INSTRUCTIONS TO FOLLOW » Take each line of the entries below that contains "video" and copy it.

Saved entries
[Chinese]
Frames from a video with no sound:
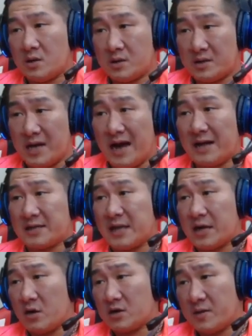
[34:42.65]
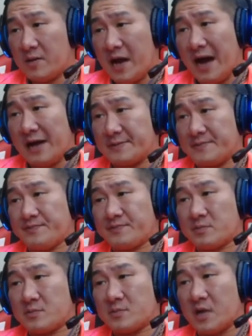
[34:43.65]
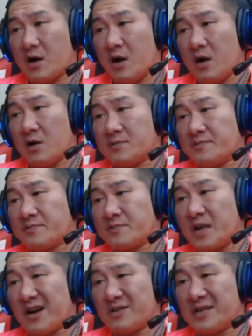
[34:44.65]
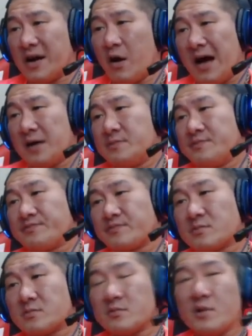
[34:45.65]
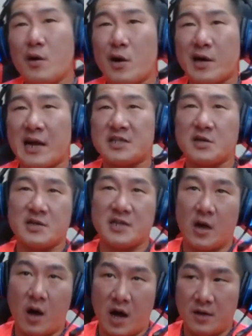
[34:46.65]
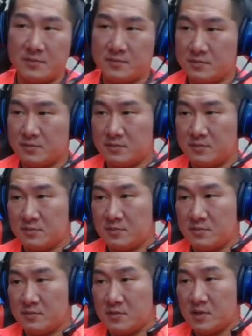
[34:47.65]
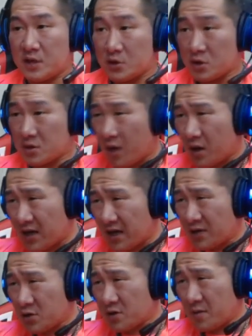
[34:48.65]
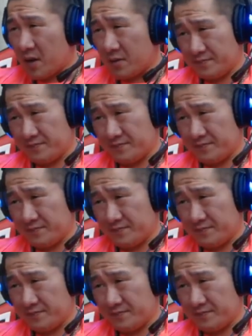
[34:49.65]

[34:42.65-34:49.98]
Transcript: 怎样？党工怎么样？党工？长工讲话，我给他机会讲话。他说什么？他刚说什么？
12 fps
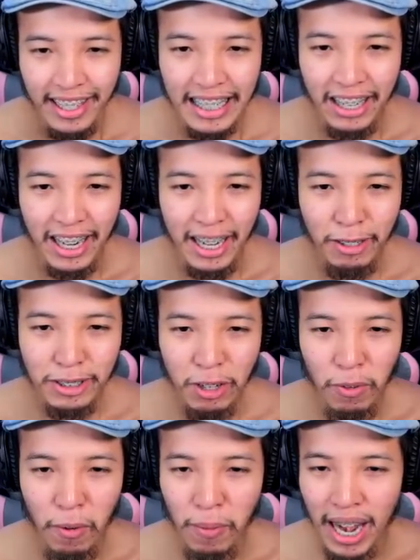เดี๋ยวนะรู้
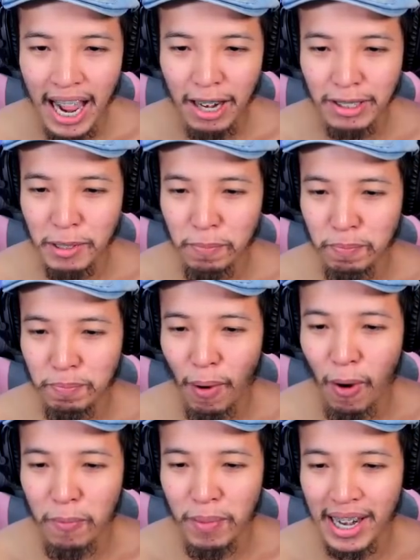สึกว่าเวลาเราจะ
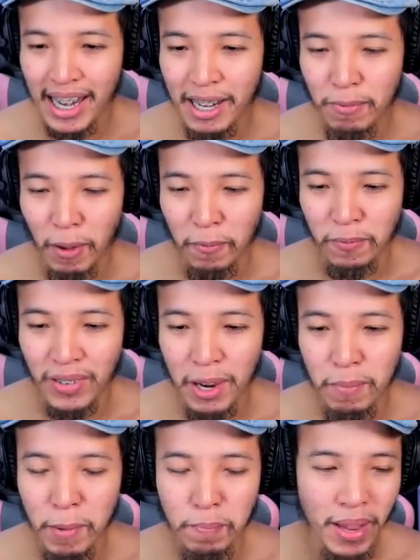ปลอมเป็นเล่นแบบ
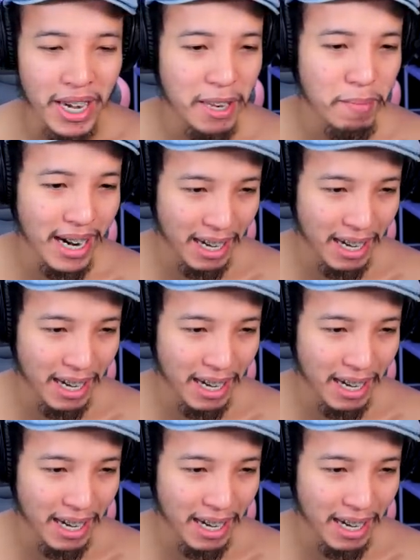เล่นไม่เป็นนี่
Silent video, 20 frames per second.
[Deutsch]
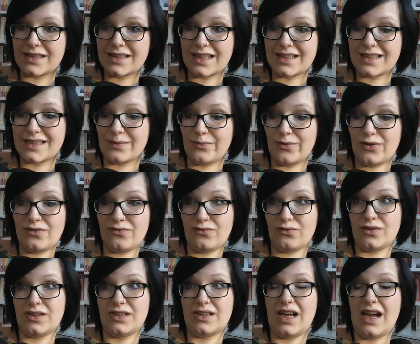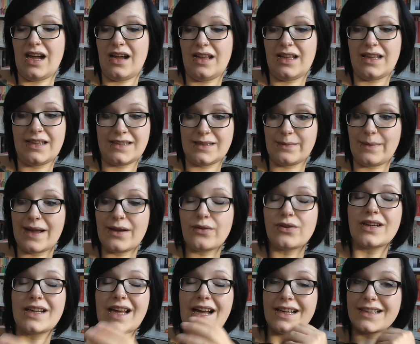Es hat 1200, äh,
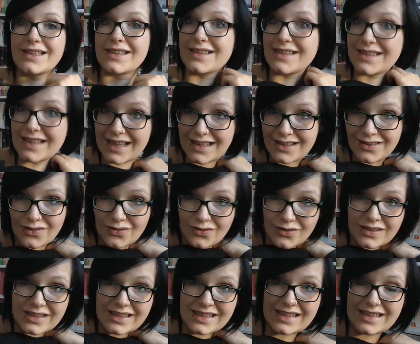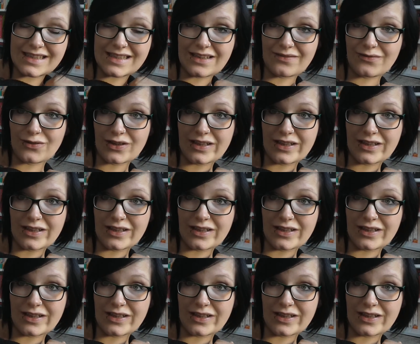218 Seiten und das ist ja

ANSWER TO THIS PROBLEM »
Frames from a video with no sound:
Silent video, 20 frames per second.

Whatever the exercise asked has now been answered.